Work to be completed —
If a record holds a picture, leave the picture out and copy everything else exactly.

Dataset entries —
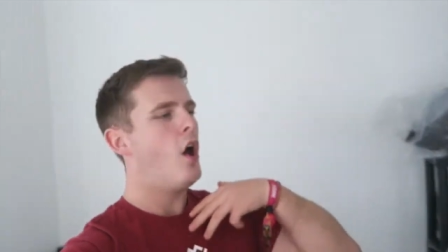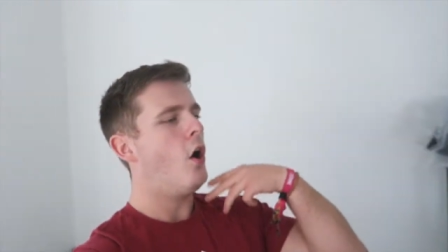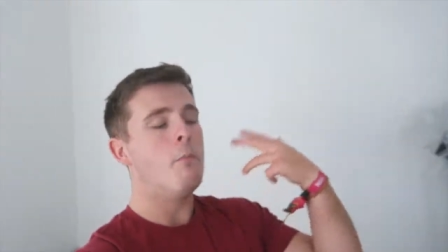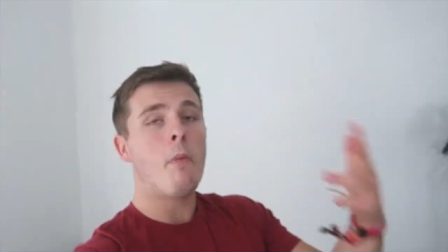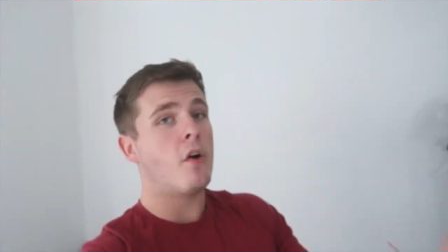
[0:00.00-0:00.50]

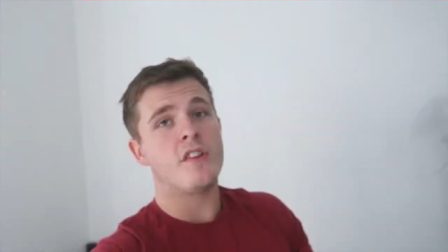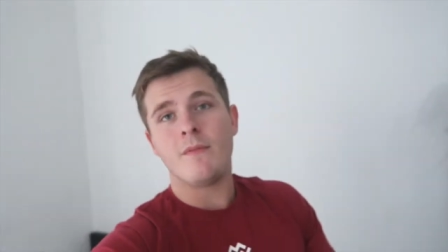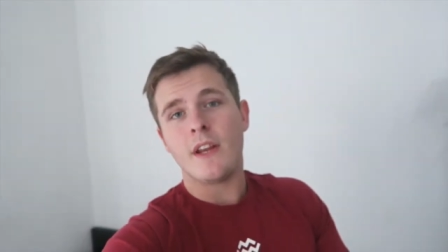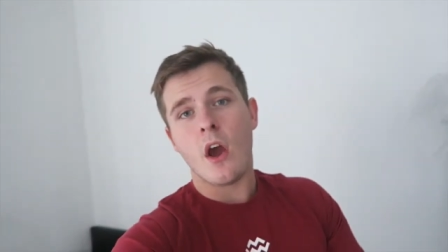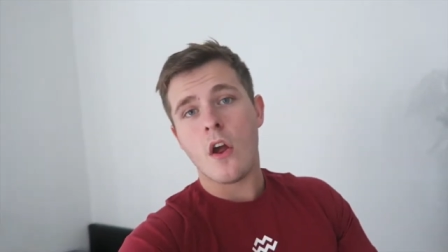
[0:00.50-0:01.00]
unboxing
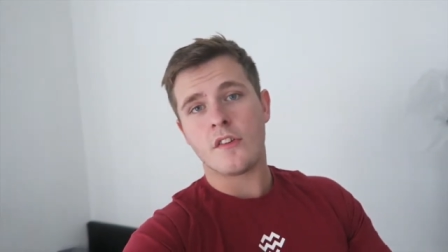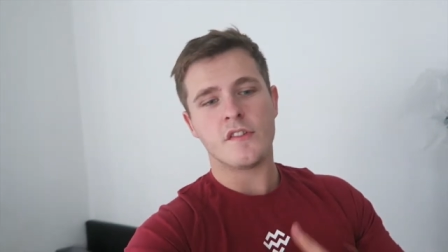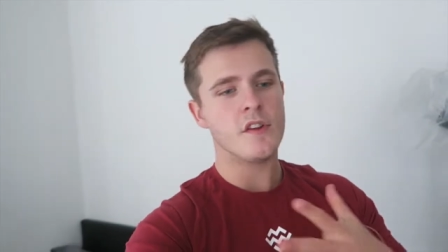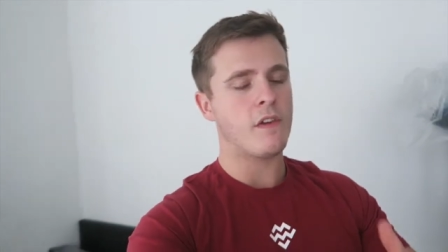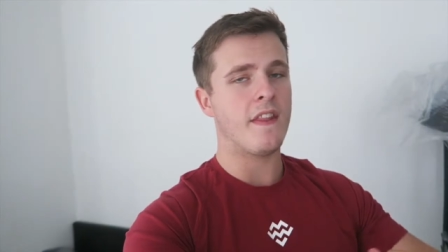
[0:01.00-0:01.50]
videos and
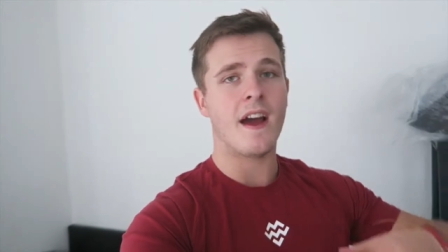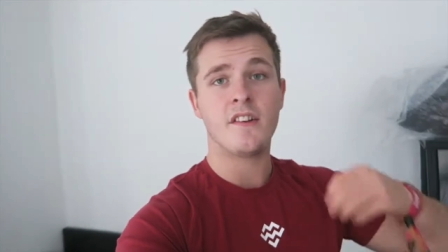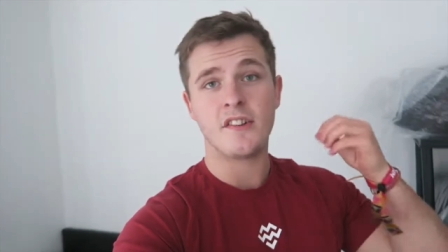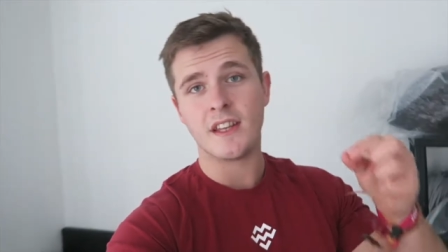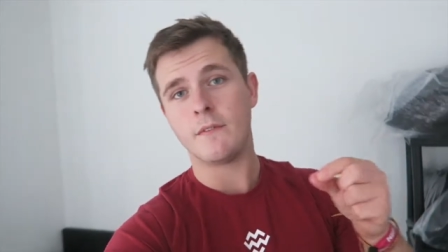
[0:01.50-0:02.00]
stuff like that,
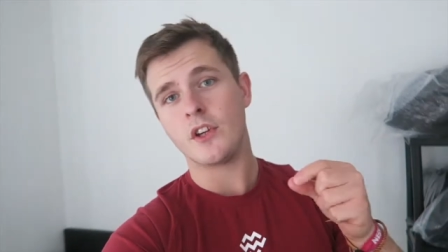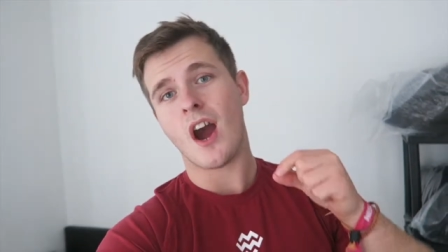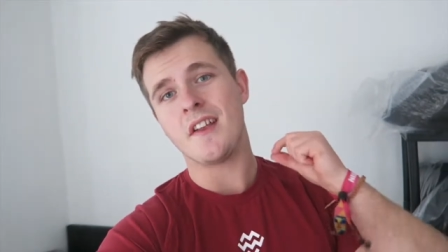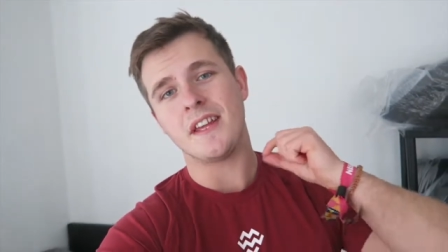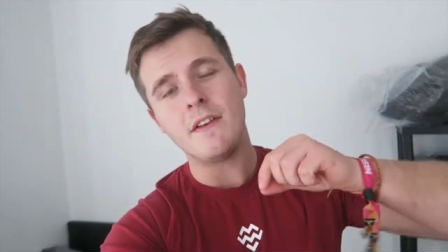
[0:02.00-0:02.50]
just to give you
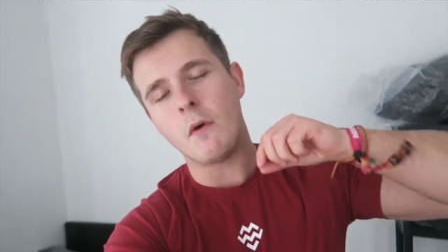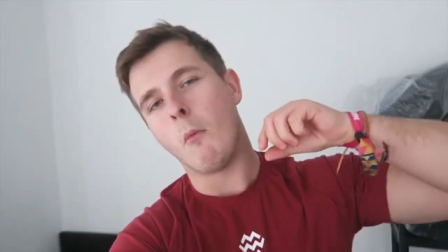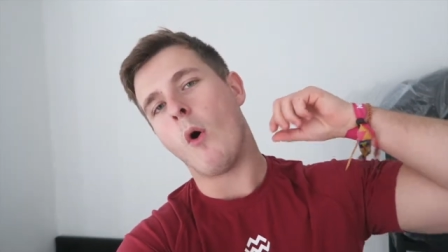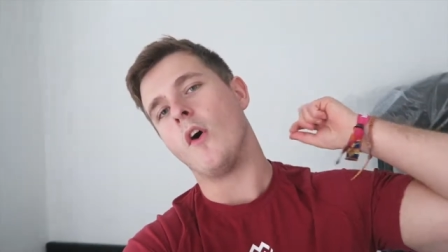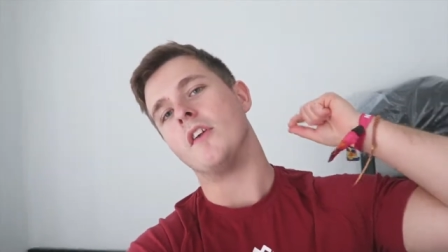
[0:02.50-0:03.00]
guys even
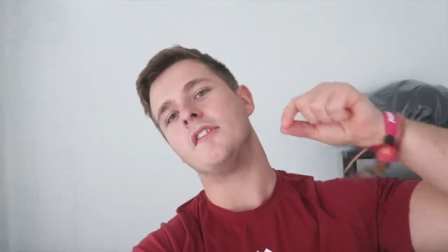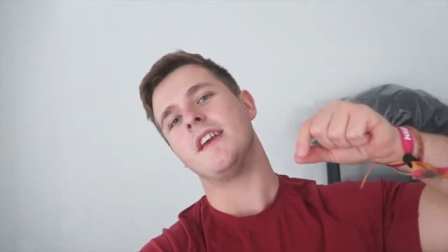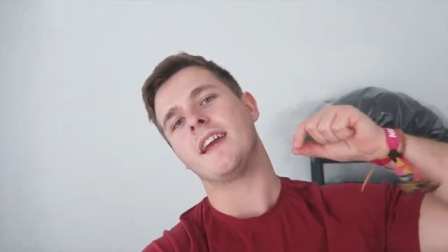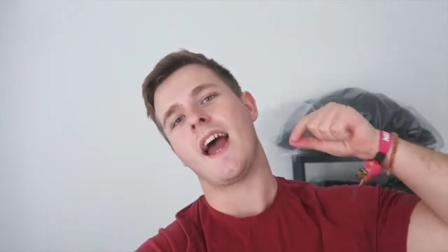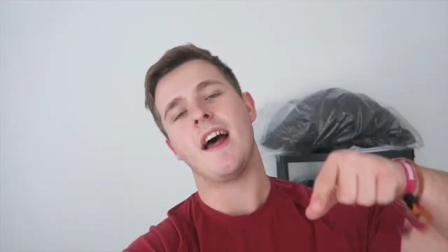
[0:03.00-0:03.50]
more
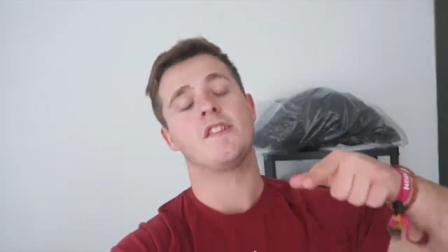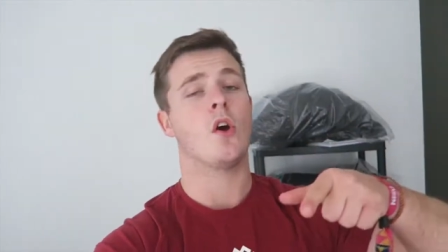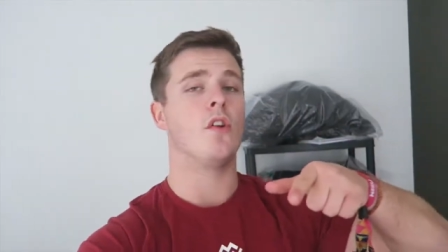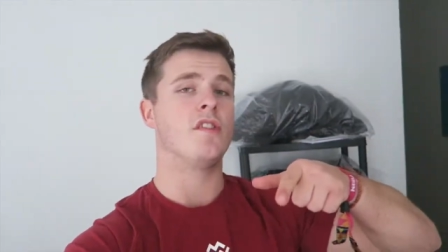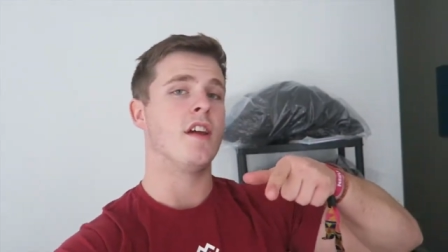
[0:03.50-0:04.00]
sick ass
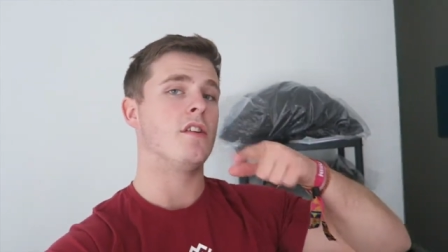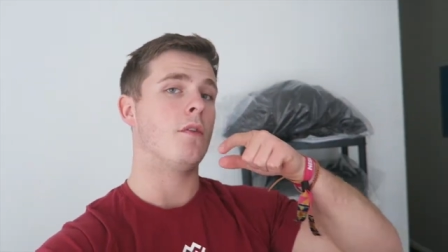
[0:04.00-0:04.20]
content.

Worked solution —
[0:00.00-0:00.50]

[0:00.50-0:01.00]
unboxing
[0:01.00-0:01.50]
videos and
[0:01.50-0:02.00]
stuff like that,
[0:02.00-0:02.50]
just to give you
[0:02.50-0:03.00]
guys even
[0:03.00-0:03.50]
more
[0:03.50-0:04.00]
sick ass
[0:04.00-0:04.20]
content.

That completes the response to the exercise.